As can be inferred from Table 2, average frequencies of Croatian equivalents in each group are much higher than the average frequencies of English words. For instance, 3-character English words have an average frequency of 9.34, whereas their Croatian equivalents (which are longer than 3 characters) have an average frequency of 3617.74. Even for longer strings (e.g. 9-character), Croatian equivalents tend to exhibit higher frequencies than the English words. These findings suggest that, while English words may be shorter, their Croatian equivalents are more frequent in the overall corpus. Consequently, the hypothesis that English words are used more frequently than their Croatian equivalents due to the fact that they are shorter, is not directly supported. Hence, to prove the hypothesis, other criteria are needed, such as semantic category, context and informativity. Especially problematic are words with the same equivalent in Croatian (like net and web mreža ), which accounts for the equivalent's high frequency.

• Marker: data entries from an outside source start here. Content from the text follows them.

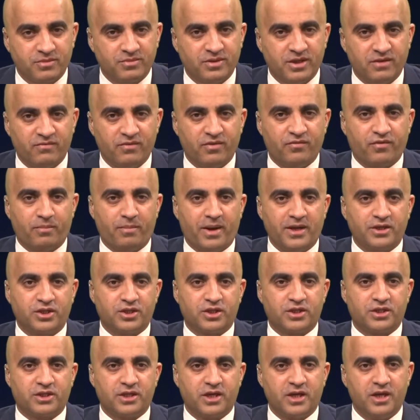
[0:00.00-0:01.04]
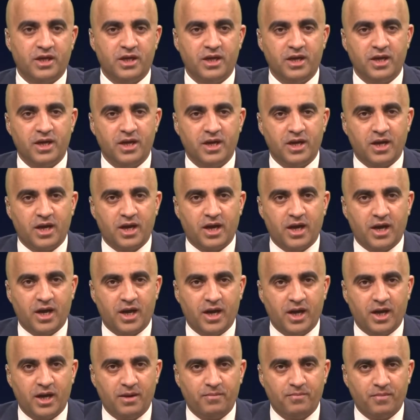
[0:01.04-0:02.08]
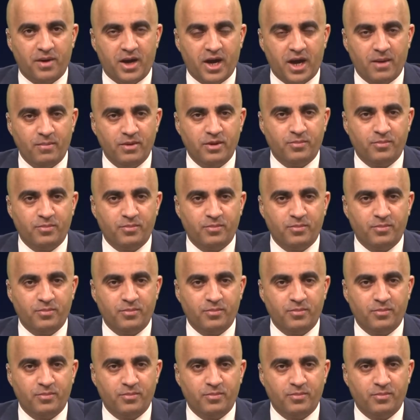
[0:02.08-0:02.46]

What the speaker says: TV from Manchester. HamidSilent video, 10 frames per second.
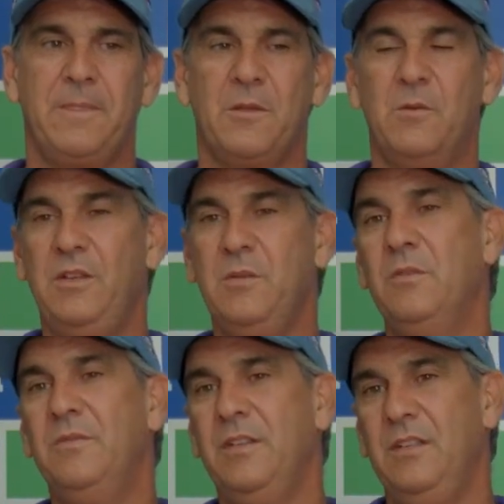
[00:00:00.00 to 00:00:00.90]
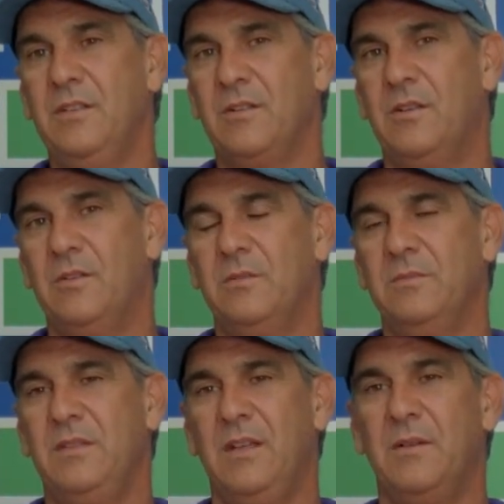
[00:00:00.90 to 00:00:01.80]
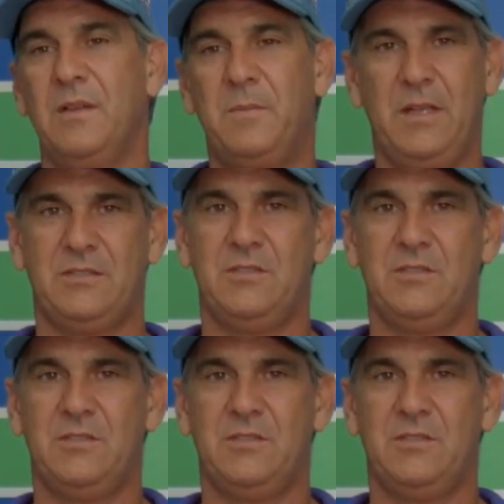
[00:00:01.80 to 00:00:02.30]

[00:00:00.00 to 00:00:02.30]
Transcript: when you move into your home. Get with a pestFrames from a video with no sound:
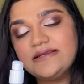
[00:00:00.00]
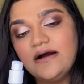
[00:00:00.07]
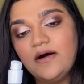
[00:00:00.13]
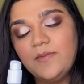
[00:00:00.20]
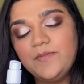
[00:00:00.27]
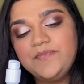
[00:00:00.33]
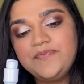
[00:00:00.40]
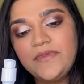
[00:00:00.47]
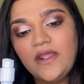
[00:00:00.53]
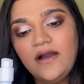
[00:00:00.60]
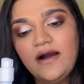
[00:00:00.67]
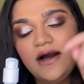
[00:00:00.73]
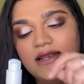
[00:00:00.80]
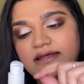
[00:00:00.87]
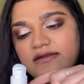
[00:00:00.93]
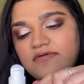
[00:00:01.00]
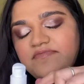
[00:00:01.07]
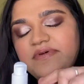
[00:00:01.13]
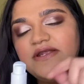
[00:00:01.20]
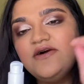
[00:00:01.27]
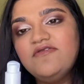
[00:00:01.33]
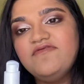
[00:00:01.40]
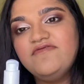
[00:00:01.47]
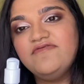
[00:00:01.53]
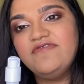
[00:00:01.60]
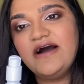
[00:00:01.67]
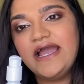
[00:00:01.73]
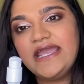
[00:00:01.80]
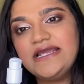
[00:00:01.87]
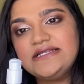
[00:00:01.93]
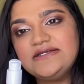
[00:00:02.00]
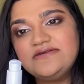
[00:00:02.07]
a little bit of white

5.3. The importance of semantic categories and context
Semantic categorization is an important factor for frequency distribution. As previously mentioned, English words such as net and web share the same Croatian equivalent, which inflates the frequency of the Croatian equivalent and introduces bias into the results. In addition, certain semantic categories (e.g. ICT, Business) contain a higher number of borrowed English words, which, in turn, affects their frequency patterns in Croatian corpora. Furthermore, Croatian equivalents are of- ten multi-word expressions, which influences string length, but does not necessarily impact usage frequency in the same way as single word equivalents.
6. Conclusion
The phenomenon of English words across world languages has been extensively studied from various research perspectives. In this paper we examined the phenomenon from the perspective of a specific language universal based on Zipf s law (1936,1949) which states that shorter words have a tendency to appear more frequently in use. For this purpose, we used an existing database of English words in Croatian (Database of English words and their equivalents in Croatian, Bogunović, Jelčić Čolakovac and Borucinsky 2022) to ascertain whether the universal, which posits the length of a word is in an inverse relation to its frequency, can also be applied to English words and their Croatian equivalents. We divided the single English words according to the number of characters in each word (3-, 4-, 5-, etc.) and looked only at equivalents that are longer than the English word. In line with Zipf s law, our results revealed more frequent English words also tend to be shorter or have a shorter string length, with exceptions such as hyphenated English compounds (e.g. state-of-the-art). The frequency distribution of Croatian equivalents also lent support to Zipf s law; no shorter equivalents were registered for 2-character words and the average frequency for a particular group of English words was much lower than the average frequency of the equivalent. The data collected in the analysis show the need for further investigation into the phenomenon of English words in Croatian, but with the inclusion of the semantic component as a relevant factor (as was evident with the words web and net from our analysis). The data can, nevertheless, contribute to further discussions on language universals in the context of language borrowing, with future studies focusing on potential interactions between factors such as language economy, language prestige and word frequency.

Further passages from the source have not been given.